(Saved entries)

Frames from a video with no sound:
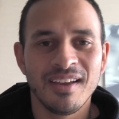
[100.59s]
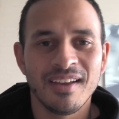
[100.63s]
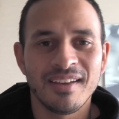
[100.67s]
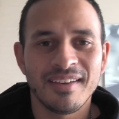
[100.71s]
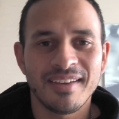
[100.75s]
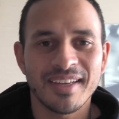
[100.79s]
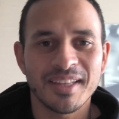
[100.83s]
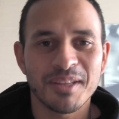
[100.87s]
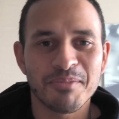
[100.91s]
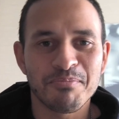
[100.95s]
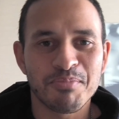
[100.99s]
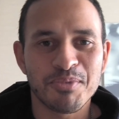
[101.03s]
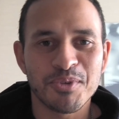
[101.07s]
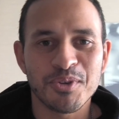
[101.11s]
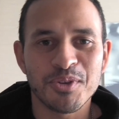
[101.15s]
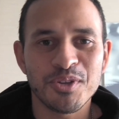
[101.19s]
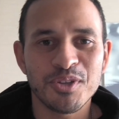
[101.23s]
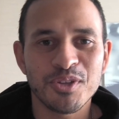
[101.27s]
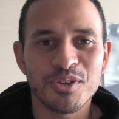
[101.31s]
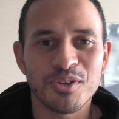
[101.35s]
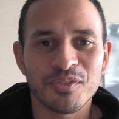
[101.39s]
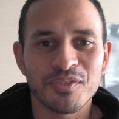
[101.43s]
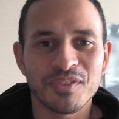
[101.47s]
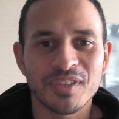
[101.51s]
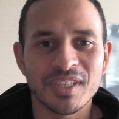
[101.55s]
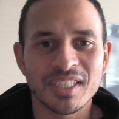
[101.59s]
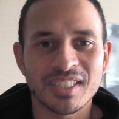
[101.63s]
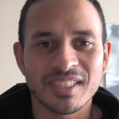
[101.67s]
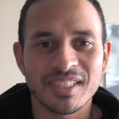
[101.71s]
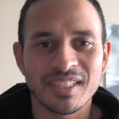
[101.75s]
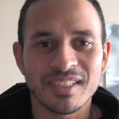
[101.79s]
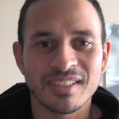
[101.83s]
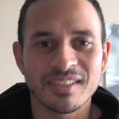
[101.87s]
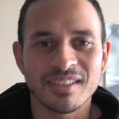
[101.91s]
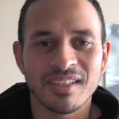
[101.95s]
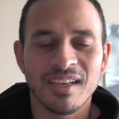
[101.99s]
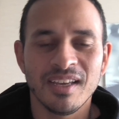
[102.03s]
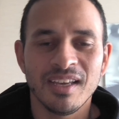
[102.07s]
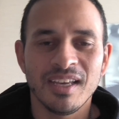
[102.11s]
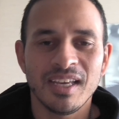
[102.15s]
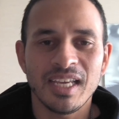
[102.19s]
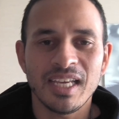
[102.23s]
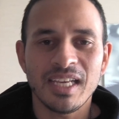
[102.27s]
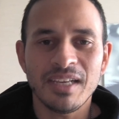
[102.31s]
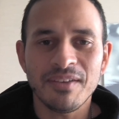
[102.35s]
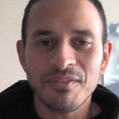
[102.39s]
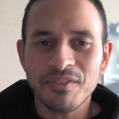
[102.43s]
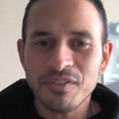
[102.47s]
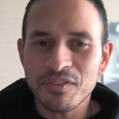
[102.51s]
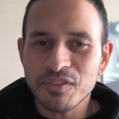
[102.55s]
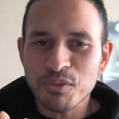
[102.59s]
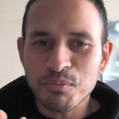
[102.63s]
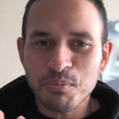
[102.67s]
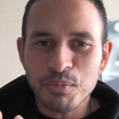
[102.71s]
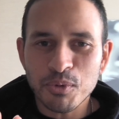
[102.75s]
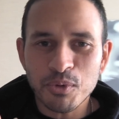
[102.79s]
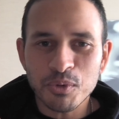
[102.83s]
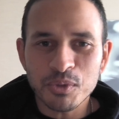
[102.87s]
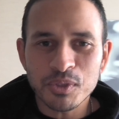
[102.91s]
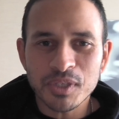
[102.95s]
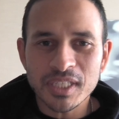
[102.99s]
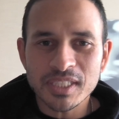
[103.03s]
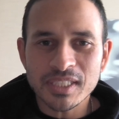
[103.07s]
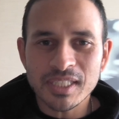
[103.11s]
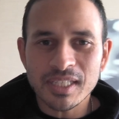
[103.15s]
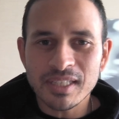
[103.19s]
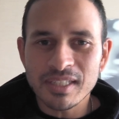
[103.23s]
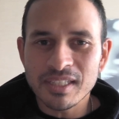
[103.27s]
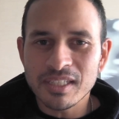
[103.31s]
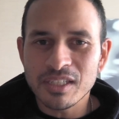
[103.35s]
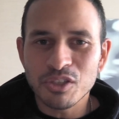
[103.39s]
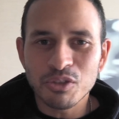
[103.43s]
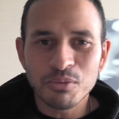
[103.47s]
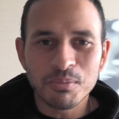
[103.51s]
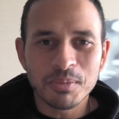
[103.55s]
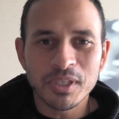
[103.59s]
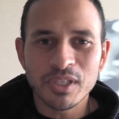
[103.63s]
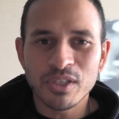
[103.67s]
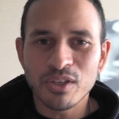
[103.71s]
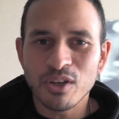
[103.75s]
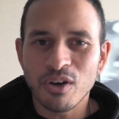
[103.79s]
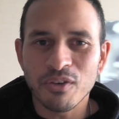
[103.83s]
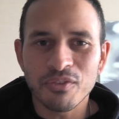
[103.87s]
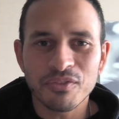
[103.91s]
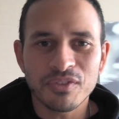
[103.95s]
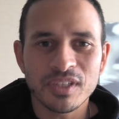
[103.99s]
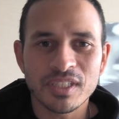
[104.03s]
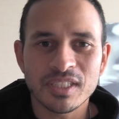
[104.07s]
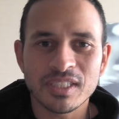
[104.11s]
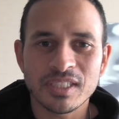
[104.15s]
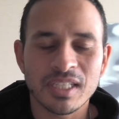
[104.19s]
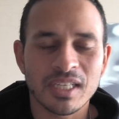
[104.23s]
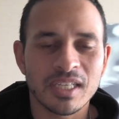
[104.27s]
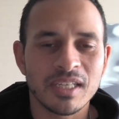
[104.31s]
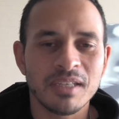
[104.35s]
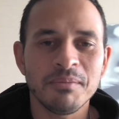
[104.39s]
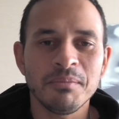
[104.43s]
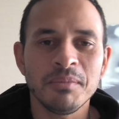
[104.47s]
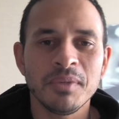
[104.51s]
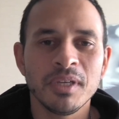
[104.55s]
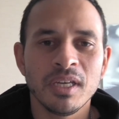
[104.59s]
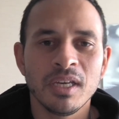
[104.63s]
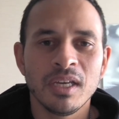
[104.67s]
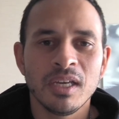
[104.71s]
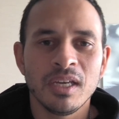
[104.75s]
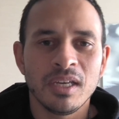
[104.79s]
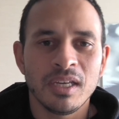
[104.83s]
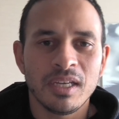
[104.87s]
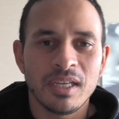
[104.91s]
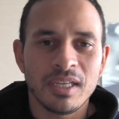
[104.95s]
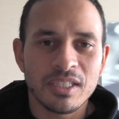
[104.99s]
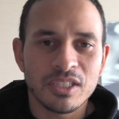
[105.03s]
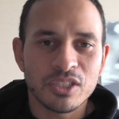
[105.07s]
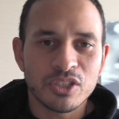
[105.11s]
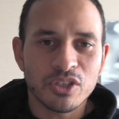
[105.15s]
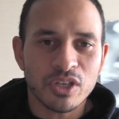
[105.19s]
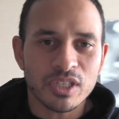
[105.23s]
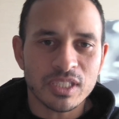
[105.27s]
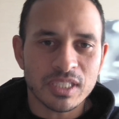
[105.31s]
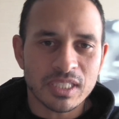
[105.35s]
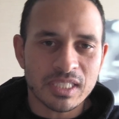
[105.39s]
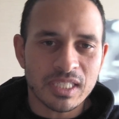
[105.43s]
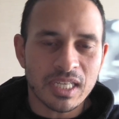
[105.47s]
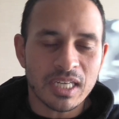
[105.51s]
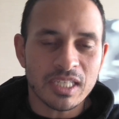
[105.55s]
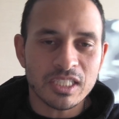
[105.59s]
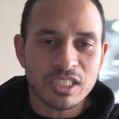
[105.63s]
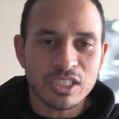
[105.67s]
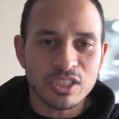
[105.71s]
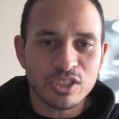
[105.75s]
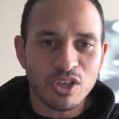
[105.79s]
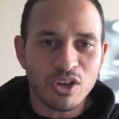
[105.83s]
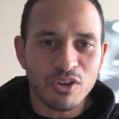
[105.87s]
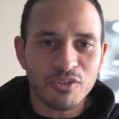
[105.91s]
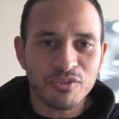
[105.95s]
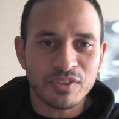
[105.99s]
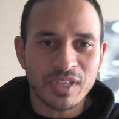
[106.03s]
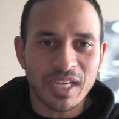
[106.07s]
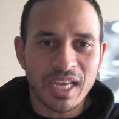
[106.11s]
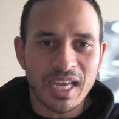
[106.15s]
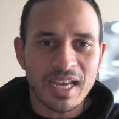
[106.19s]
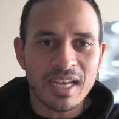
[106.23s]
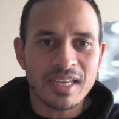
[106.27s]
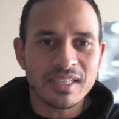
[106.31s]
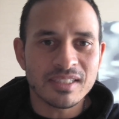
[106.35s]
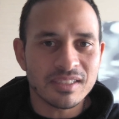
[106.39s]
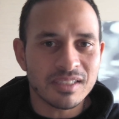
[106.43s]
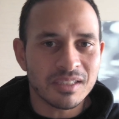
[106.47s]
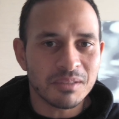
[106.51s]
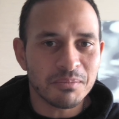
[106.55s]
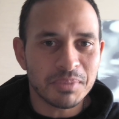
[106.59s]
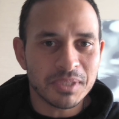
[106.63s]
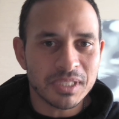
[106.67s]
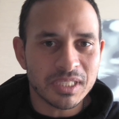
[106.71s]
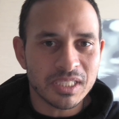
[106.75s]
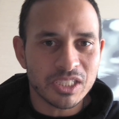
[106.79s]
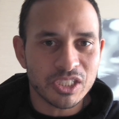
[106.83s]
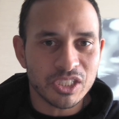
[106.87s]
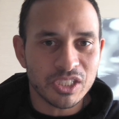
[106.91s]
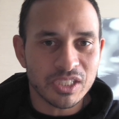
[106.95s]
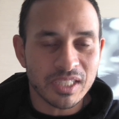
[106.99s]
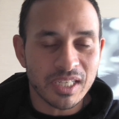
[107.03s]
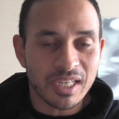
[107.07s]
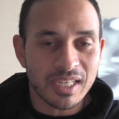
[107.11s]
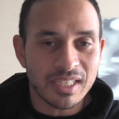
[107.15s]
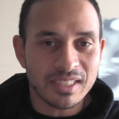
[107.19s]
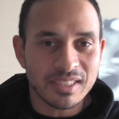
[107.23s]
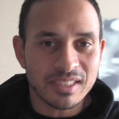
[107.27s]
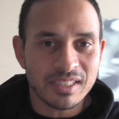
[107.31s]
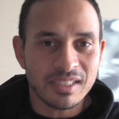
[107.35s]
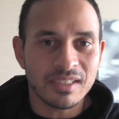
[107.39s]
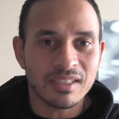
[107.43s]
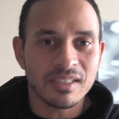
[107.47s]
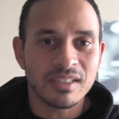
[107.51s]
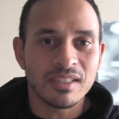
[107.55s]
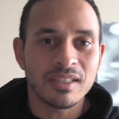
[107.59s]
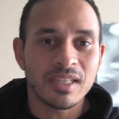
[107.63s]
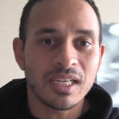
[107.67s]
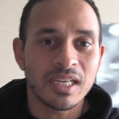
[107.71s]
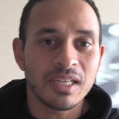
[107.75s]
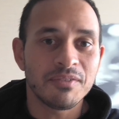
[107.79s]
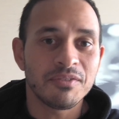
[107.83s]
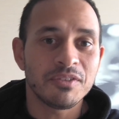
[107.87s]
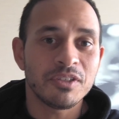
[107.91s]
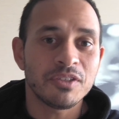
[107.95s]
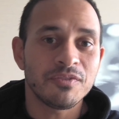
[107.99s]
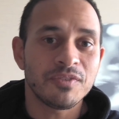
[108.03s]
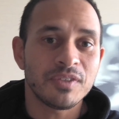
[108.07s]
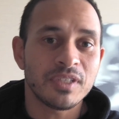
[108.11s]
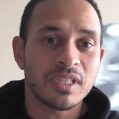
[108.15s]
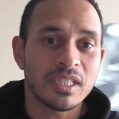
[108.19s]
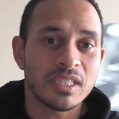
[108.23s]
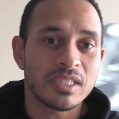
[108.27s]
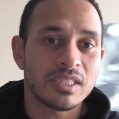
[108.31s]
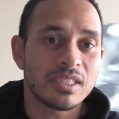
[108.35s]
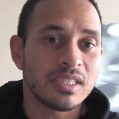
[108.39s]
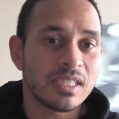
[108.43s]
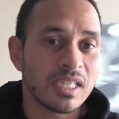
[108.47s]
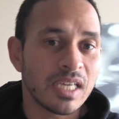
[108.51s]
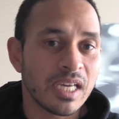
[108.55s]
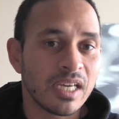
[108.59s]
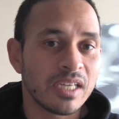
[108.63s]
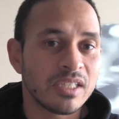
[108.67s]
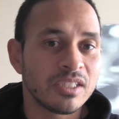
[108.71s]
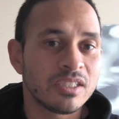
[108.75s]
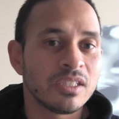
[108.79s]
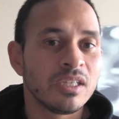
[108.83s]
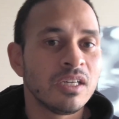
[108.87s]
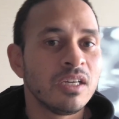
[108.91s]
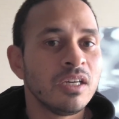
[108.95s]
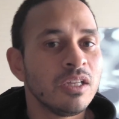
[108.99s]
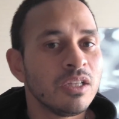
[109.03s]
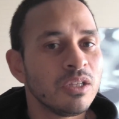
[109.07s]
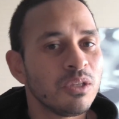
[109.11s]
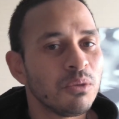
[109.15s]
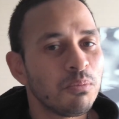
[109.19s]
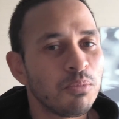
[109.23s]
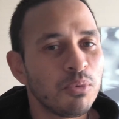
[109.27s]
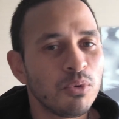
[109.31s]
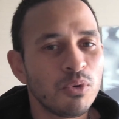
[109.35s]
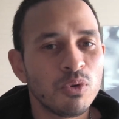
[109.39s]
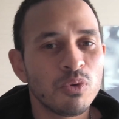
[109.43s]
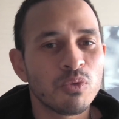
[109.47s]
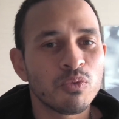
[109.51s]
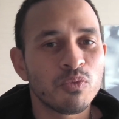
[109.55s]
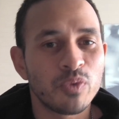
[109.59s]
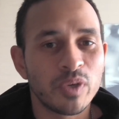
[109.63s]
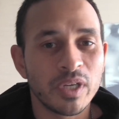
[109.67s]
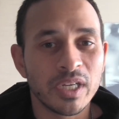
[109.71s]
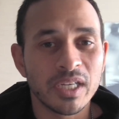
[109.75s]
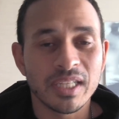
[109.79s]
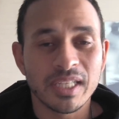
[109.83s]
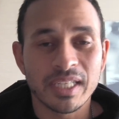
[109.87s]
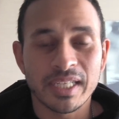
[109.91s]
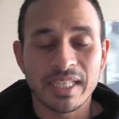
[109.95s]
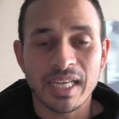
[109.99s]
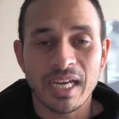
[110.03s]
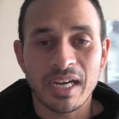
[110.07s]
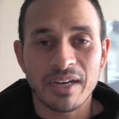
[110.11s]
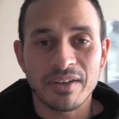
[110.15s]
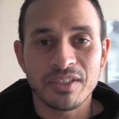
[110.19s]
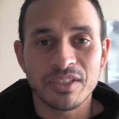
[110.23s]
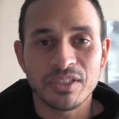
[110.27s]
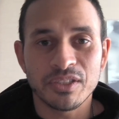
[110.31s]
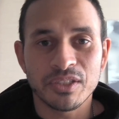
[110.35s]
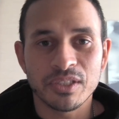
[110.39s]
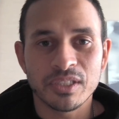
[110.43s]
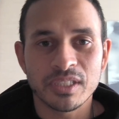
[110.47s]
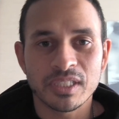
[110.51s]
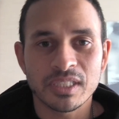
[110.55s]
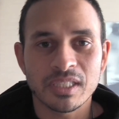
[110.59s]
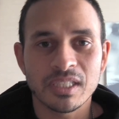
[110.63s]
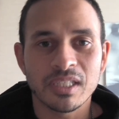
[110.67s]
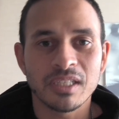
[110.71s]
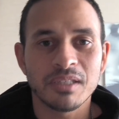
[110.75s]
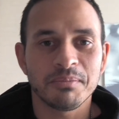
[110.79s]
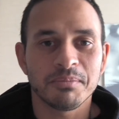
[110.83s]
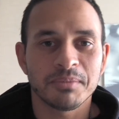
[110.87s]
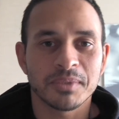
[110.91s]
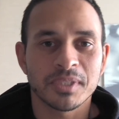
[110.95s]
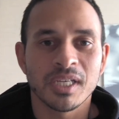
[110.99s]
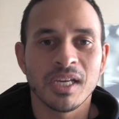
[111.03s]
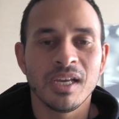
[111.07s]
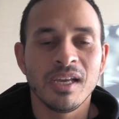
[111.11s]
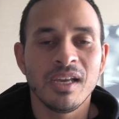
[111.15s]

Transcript: Now the beauty of this is, even if the ball does a little bit off the seam, he's got such soft hands in the position that he's in that even if it hits the edge, the ball rarely carries to the slips.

__EXERCISE DIRECTIONS__
Go through the records and repeat each one exactly, skipping anything that is a picture.

__TASK OUTPUT__
Frames from a video with no sound:
[100.59s]
[100.63s]
[100.67s]
[100.71s]
[100.75s]
[100.79s]
[100.83s]
[100.87s]
[100.91s]
[100.95s]
[100.99s]
[101.03s]
[101.07s]
[101.11s]
[101.15s]
[101.19s]
[101.23s]
[101.27s]
[101.31s]
[101.35s]
[101.39s]
[101.43s]
[101.47s]
[101.51s]
[101.55s]
[101.59s]
[101.63s]
[101.67s]
[101.71s]
[101.75s]
[101.79s]
[101.83s]
[101.87s]
[101.91s]
[101.95s]
[101.99s]
[102.03s]
[102.07s]
[102.11s]
[102.15s]
[102.19s]
[102.23s]
[102.27s]
[102.31s]
[102.35s]
[102.39s]
[102.43s]
[102.47s]
[102.51s]
[102.55s]
[102.59s]
[102.63s]
[102.67s]
[102.71s]
[102.75s]
[102.79s]
[102.83s]
[102.87s]
[102.91s]
[102.95s]
[102.99s]
[103.03s]
[103.07s]
[103.11s]
[103.15s]
[103.19s]
[103.23s]
[103.27s]
[103.31s]
[103.35s]
[103.39s]
[103.43s]
[103.47s]
[103.51s]
[103.55s]
[103.59s]
[103.63s]
[103.67s]
[103.71s]
[103.75s]
[103.79s]
[103.83s]
[103.87s]
[103.91s]
[103.95s]
[103.99s]
[104.03s]
[104.07s]
[104.11s]
[104.15s]
[104.19s]
[104.23s]
[104.27s]
[104.31s]
[104.35s]
[104.39s]
[104.43s]
[104.47s]
[104.51s]
[104.55s]
[104.59s]
[104.63s]
[104.67s]
[104.71s]
[104.75s]
[104.79s]
[104.83s]
[104.87s]
[104.91s]
[104.95s]
[104.99s]
[105.03s]
[105.07s]
[105.11s]
[105.15s]
[105.19s]
[105.23s]
[105.27s]
[105.31s]
[105.35s]
[105.39s]
[105.43s]
[105.47s]
[105.51s]
[105.55s]
[105.59s]
[105.63s]
[105.67s]
[105.71s]
[105.75s]
[105.79s]
[105.83s]
[105.87s]
[105.91s]
[105.95s]
[105.99s]
[106.03s]
[106.07s]
[106.11s]
[106.15s]
[106.19s]
[106.23s]
[106.27s]
[106.31s]
[106.35s]
[106.39s]
[106.43s]
[106.47s]
[106.51s]
[106.55s]
[106.59s]
[106.63s]
[106.67s]
[106.71s]
[106.75s]
[106.79s]
[106.83s]
[106.87s]
[106.91s]
[106.95s]
[106.99s]
[107.03s]
[107.07s]
[107.11s]
[107.15s]
[107.19s]
[107.23s]
[107.27s]
[107.31s]
[107.35s]
[107.39s]
[107.43s]
[107.47s]
[107.51s]
[107.55s]
[107.59s]
[107.63s]
[107.67s]
[107.71s]
[107.75s]
[107.79s]
[107.83s]
[107.87s]
[107.91s]
[107.95s]
[107.99s]
[108.03s]
[108.07s]
[108.11s]
[108.15s]
[108.19s]
[108.23s]
[108.27s]
[108.31s]
[108.35s]
[108.39s]
[108.43s]
[108.47s]
[108.51s]
[108.55s]
[108.59s]
[108.63s]
[108.67s]
[108.71s]
[108.75s]
[108.79s]
[108.83s]
[108.87s]
[108.91s]
[108.95s]
[108.99s]
[109.03s]
[109.07s]
[109.11s]
[109.15s]
[109.19s]
[109.23s]
[109.27s]
[109.31s]
[109.35s]
[109.39s]
[109.43s]
[109.47s]
[109.51s]
[109.55s]
[109.59s]
[109.63s]
[109.67s]
[109.71s]
[109.75s]
[109.79s]
[109.83s]
[109.87s]
[109.91s]
[109.95s]
[109.99s]
[110.03s]
[110.07s]
[110.11s]
[110.15s]
[110.19s]
[110.23s]
[110.27s]
[110.31s]
[110.35s]
[110.39s]
[110.43s]
[110.47s]
[110.51s]
[110.55s]
[110.59s]
[110.63s]
[110.67s]
[110.71s]
[110.75s]
[110.79s]
[110.83s]
[110.87s]
[110.91s]
[110.95s]
[110.99s]
[111.03s]
[111.07s]
[111.11s]
[111.15s]

Transcript: Now the beauty of this is, even if the ball does a little bit off the seam, he's got such soft hands in the position that he's in that even if it hits the edge, the ball rarely carries to the slips.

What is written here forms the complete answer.